Revenir (mail collectif du 25 juin 2006)
Petit mail rédigé lors de mon troisième séjour (février-juillet 2006), alors que la date du retour se rapprochait.
25/06/2006 08:06:12 REVENIR
Après juste un cycle de sommeil, j'ai été réveillé à 7h par mes idées.
Je sortais d'un rêve de France, où Florence Weber parlait, tellement éloquente, et je blaguais avec une jeune fille, on se lançait des vannes de connivence. J'ai vu Henri aussi. J'ai pensé à Thibaut, à Marina. Il est temps que je rentre.
De moins en moins endormi, j'ai commencé à penser à la dernière partie du texte que je suis en train de finir depuis des semaines, où il va être question d'à quel point je suis largué, à quel point je suis à côté de la plaque… et pourtant comment ce décalage me place sur une fréquence d'interaction où je suis prédisposé à rencontrer certaines personnes : ceux dont le regard va chercher, au-delà des mots, le signe d'une éventuelle complicité ; ceux qui errent, un peu comme moi, dans la nuit d'une culture qui n'existe pas encore. Ca va être bon ! Il faut que je termine ça, je peux plus dormir.
Je suis sorti déjeuner un foul sur le rond-point, et j'ai justement rencontré un de ces jeunes citadins, terriblement futés et donc terriblement blasés, en avance sur leur temps, et qui du coup finissent eux-aussi sur le rond-point ; un qui me plaît particulièrement, il s'appelle Khaled, avec ses blagues et son regard ironique… De la terrasse du resto, il regardait les hommes de peine et s'exclamait : “ Ce peuple… Regarde moi ça ! On demande un ouvrier, y'en a 20 qui se pressent derrière… ”. C'était dit sur un ton énigmatique, indéfinissable : ce n'est pas une moquerie, ce n'est pas du mépris ; c'est juste un jeune homme qui n'a rien d'autre à faire que d'être ouvrier mais qui aime regarder le spectacle des autres ouvriers, pour en faire des “ mots d'esprits ” que peut-être lui seul comprend. J'adore regarder le rond-point en compagnie de Khaled, en tentant de suivre ses commentaires incisifs. Je l'ai connu à peine cette année ; tant pis, il sera sans doute encore là l'année prochaine.
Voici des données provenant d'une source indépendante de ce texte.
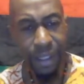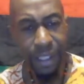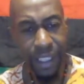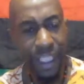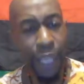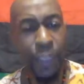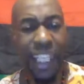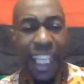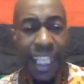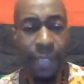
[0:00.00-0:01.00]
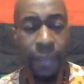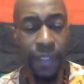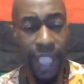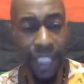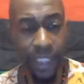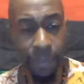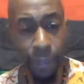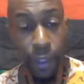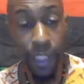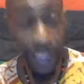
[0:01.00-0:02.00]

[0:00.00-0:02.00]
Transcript: It's our labor that's important.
Après, un jeune étudiant est sorti de sa maison et m'a demandé pourquoi je déjeunais ici. Peut-être il trouve le resto très populaire, surtout à cette heure où il est assailli par les ouvriers journaliers, mais pour moi c'est le meilleur foul du quartier du Hawdh. Je lui ai dit “ Qu'est-ce que tu crois, je suis un travailleur, moi ! J'ai pas de maman en ville pour me préparer mon foul… ” Il m'a demandé, narquois, si je faisais le crépis ou le carrelage ; je lui ai dit “ Non, non, travailleur intellectuel. Mais c'est pareil : pendant des mois y'a pas de travail, je reste sur le rond-point à attendre. Et puis tout à coup ça arrive : y'a du travail et encore du travail. Alors je remercie Dieu et j'y vais, je reste là haut dans ma chambre à taper. Je dors à peine trois heures par nuits et je m'y remets ! ”
Avant de remonter écrire, je suis allé avaler un jus de citron. J'y ai rencontré un des plus vieux ouvriers, qui a peut-être quatre-vint ans. Comme d'habitude il m'a parlé de sa région d'origine, de tel ou tel oued, tel ou tel marché ou tombeau de saint obscur, pour conclure “ Mais tu ne connais rien à rien… ”. Je lui ai raconté la si belle traversée qu'on a fait avec Thierry ; on a parlé de la pluie, que ça devait être très vert maintenant, et je me suis promis de retourner dans les montagnes avant de partir. J'ai très peu de temps d'ici le 16 juillet, j'aimerais bien être débarrassé de ce foutu texte. Je m'y remets.